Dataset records
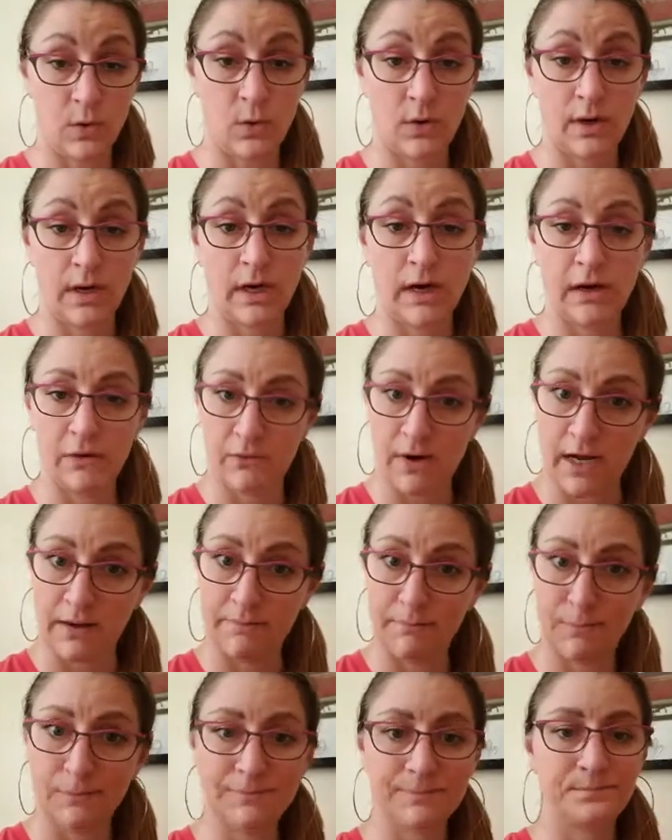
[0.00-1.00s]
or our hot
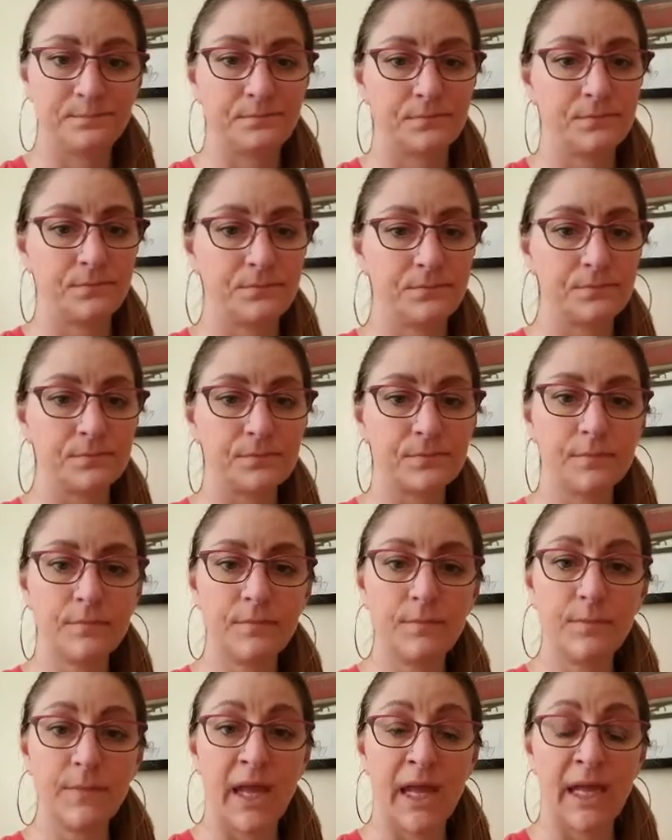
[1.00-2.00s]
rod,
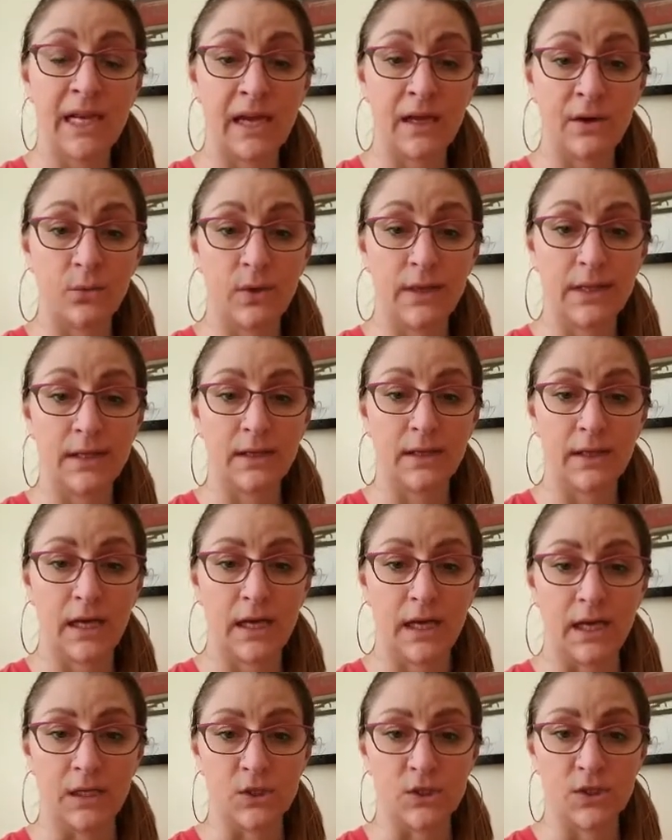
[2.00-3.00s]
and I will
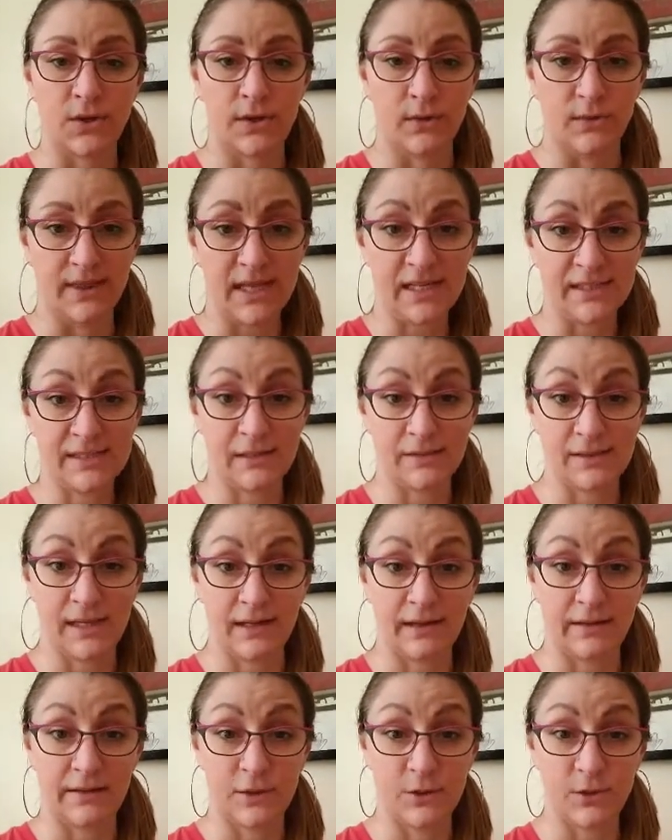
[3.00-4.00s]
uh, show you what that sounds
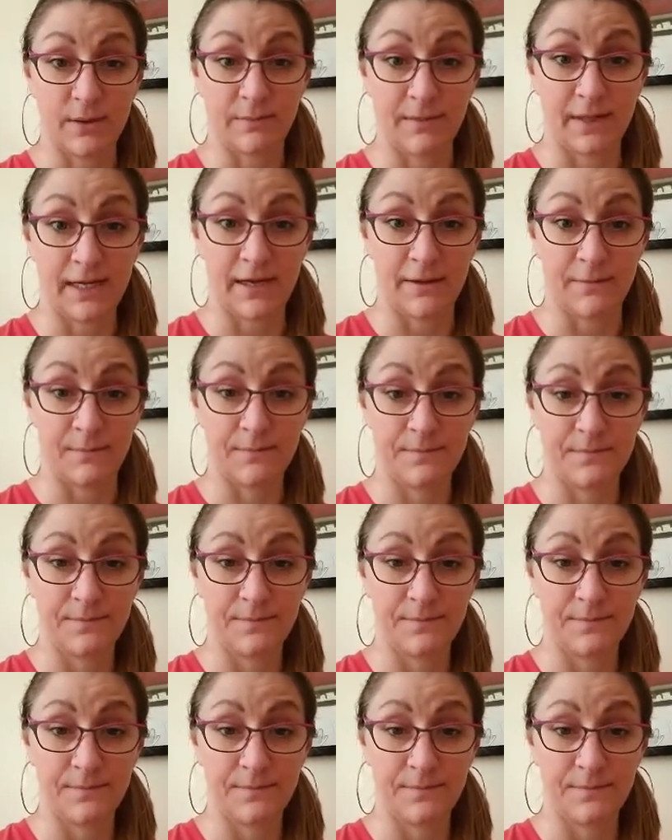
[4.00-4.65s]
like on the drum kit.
...
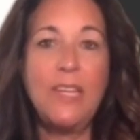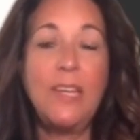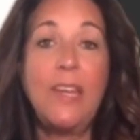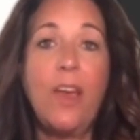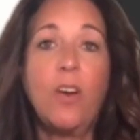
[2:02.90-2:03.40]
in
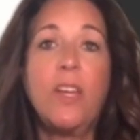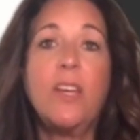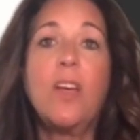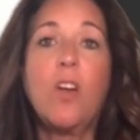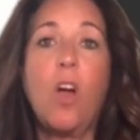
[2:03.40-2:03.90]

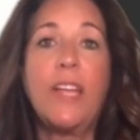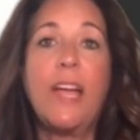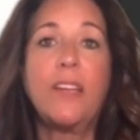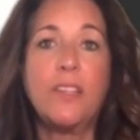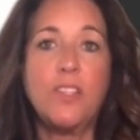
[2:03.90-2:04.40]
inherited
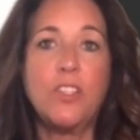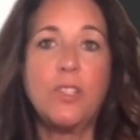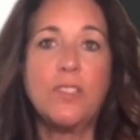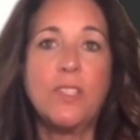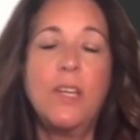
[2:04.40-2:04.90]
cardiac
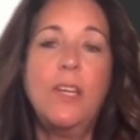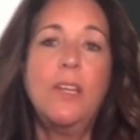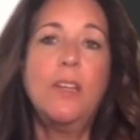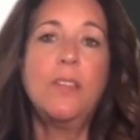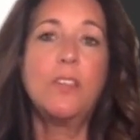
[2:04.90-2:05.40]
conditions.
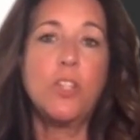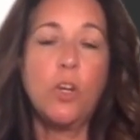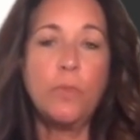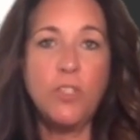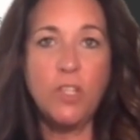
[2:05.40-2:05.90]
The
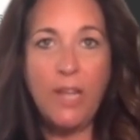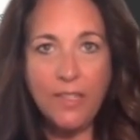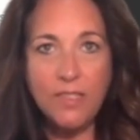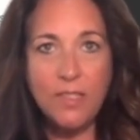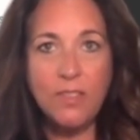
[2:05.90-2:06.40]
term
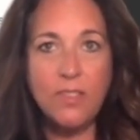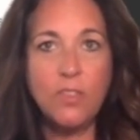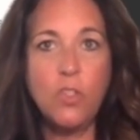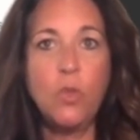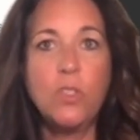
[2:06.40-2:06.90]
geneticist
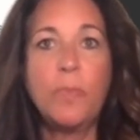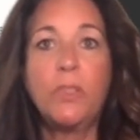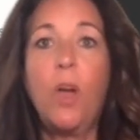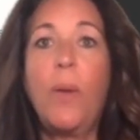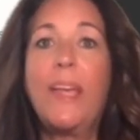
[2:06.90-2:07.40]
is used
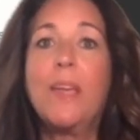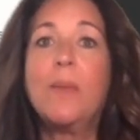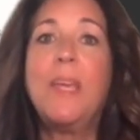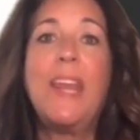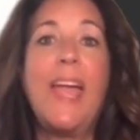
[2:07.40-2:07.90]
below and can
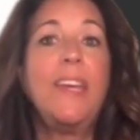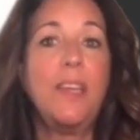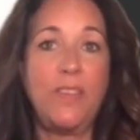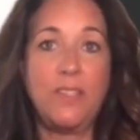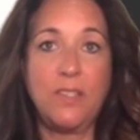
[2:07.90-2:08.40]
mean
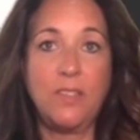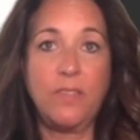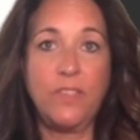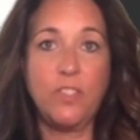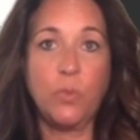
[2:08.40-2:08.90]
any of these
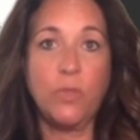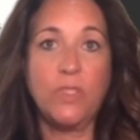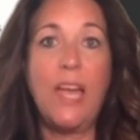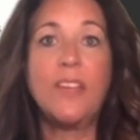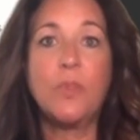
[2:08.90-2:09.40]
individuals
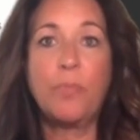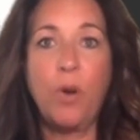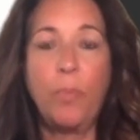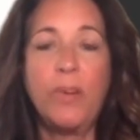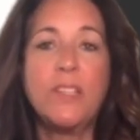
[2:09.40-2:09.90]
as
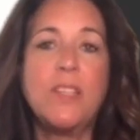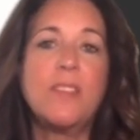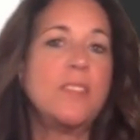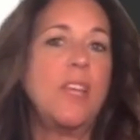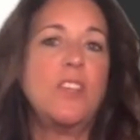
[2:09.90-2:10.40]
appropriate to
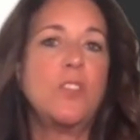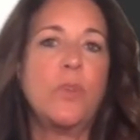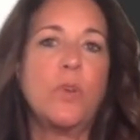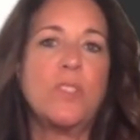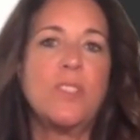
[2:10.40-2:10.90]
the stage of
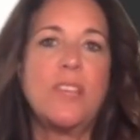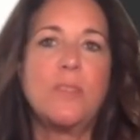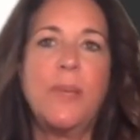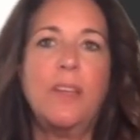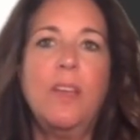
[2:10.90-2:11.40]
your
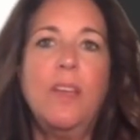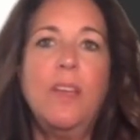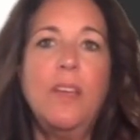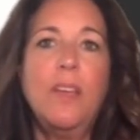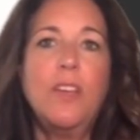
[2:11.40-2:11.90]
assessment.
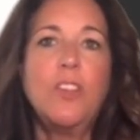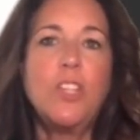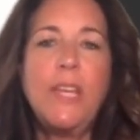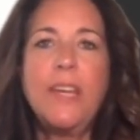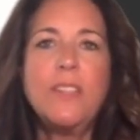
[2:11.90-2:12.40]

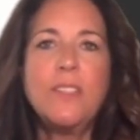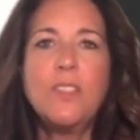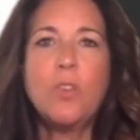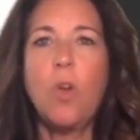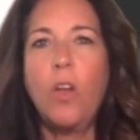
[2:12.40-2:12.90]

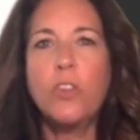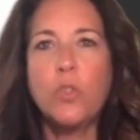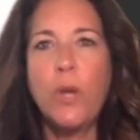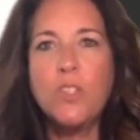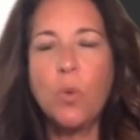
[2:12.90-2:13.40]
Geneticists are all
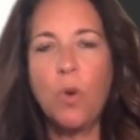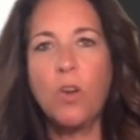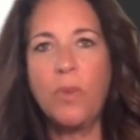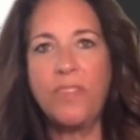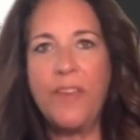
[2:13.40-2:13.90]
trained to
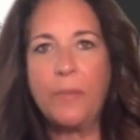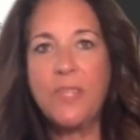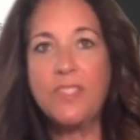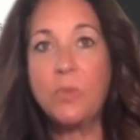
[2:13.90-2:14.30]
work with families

#### Task brief:
Reproduce, word for word, only the lines in the records above from the line with "[2:03.40-2:03.90]" through the line with "[2:12.40-2:12.90]", including both ends; omit the pictures.

#### Answer for the task:
[2:03.40-2:03.90]

[2:03.90-2:04.40]
inherited
[2:04.40-2:04.90]
cardiac
[2:04.90-2:05.40]
conditions.
[2:05.40-2:05.90]
The
[2:05.90-2:06.40]
term
[2:06.40-2:06.90]
geneticist
[2:06.90-2:07.40]
is used
[2:07.40-2:07.90]
below and can
[2:07.90-2:08.40]
mean
[2:08.40-2:08.90]
any of these
[2:08.90-2:09.40]
individuals
[2:09.40-2:09.90]
as
[2:09.90-2:10.40]
appropriate to
[2:10.40-2:10.90]
the stage of
[2:10.90-2:11.40]
your
[2:11.40-2:11.90]
assessment.
[2:11.90-2:12.40]

[2:12.40-2:12.90]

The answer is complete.